The meet-cute between Everett and his paramour Chase (played by Matthew Montgomery, the only halfway palatable performance in the movie) is strained to the point where it should be a joke, but isn’t. Chase randomly stops in front of Everett isolated house to ask for directions, and it’s lust at first sight. With a little musical tweaking, Redwoods could easily have turned either into hard-core porn or a thriller at this point. (Instead, we get comedic scenes where Lewis punches up the jokes with a single horn note that comes right out of early silent shorts, as if to signal to us how wacky Everett’s cartoonishly supportive family is.)

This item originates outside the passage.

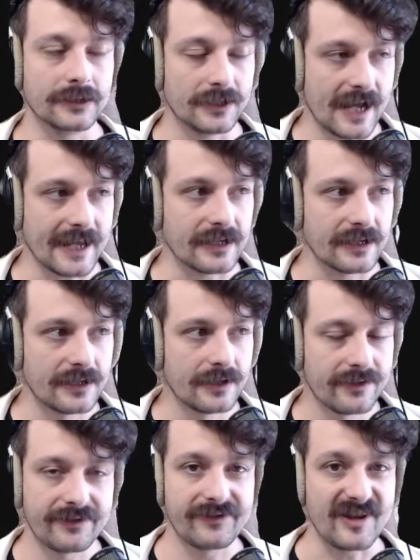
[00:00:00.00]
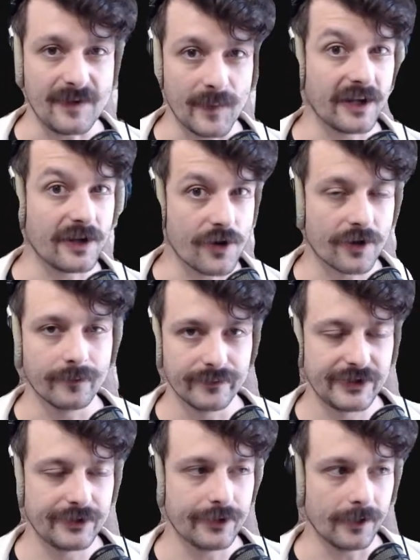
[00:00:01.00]
like theming your
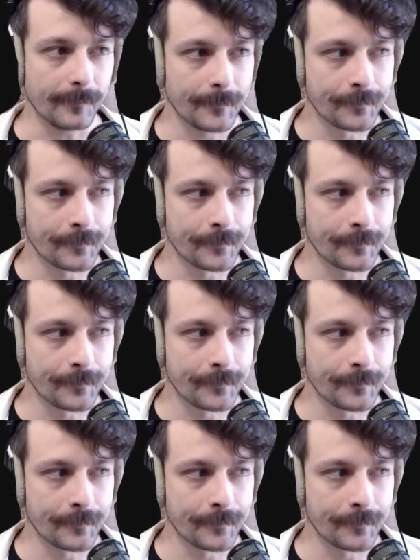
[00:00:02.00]
computer.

This is all a shame, because Redwoods starts with promise. It has beautiful and textured footage of the California Redwoods and it features a gay character with no interest whatsoever in antiquing. But Chase and Everett’s relationship is simply off. And not just because they behave like melodramatic teenagers with each other, and lack insightful dialogue. But rather that Lewis wants us to root for them, despite the fact that Everett is cheating on his faithful lover and his loving son on a whim. Why is anyone’s guess. The men in the movie are all average looking, but have bodies like sculpted male models (and only the non-sexual situations feature any nudity). And the only thing they have in common is that, while Everett is a failed writer who has moved on, Chase, whose musings we get read to us repeatedly, is on his way to that same plateau. Perhaps realizing all of his conflicting elements, Lewis tries to be meta about the corniness of the movie he’s making by commenting on it. “It’s a little cheesy,” says Everett. If only Redwoods could reach that level.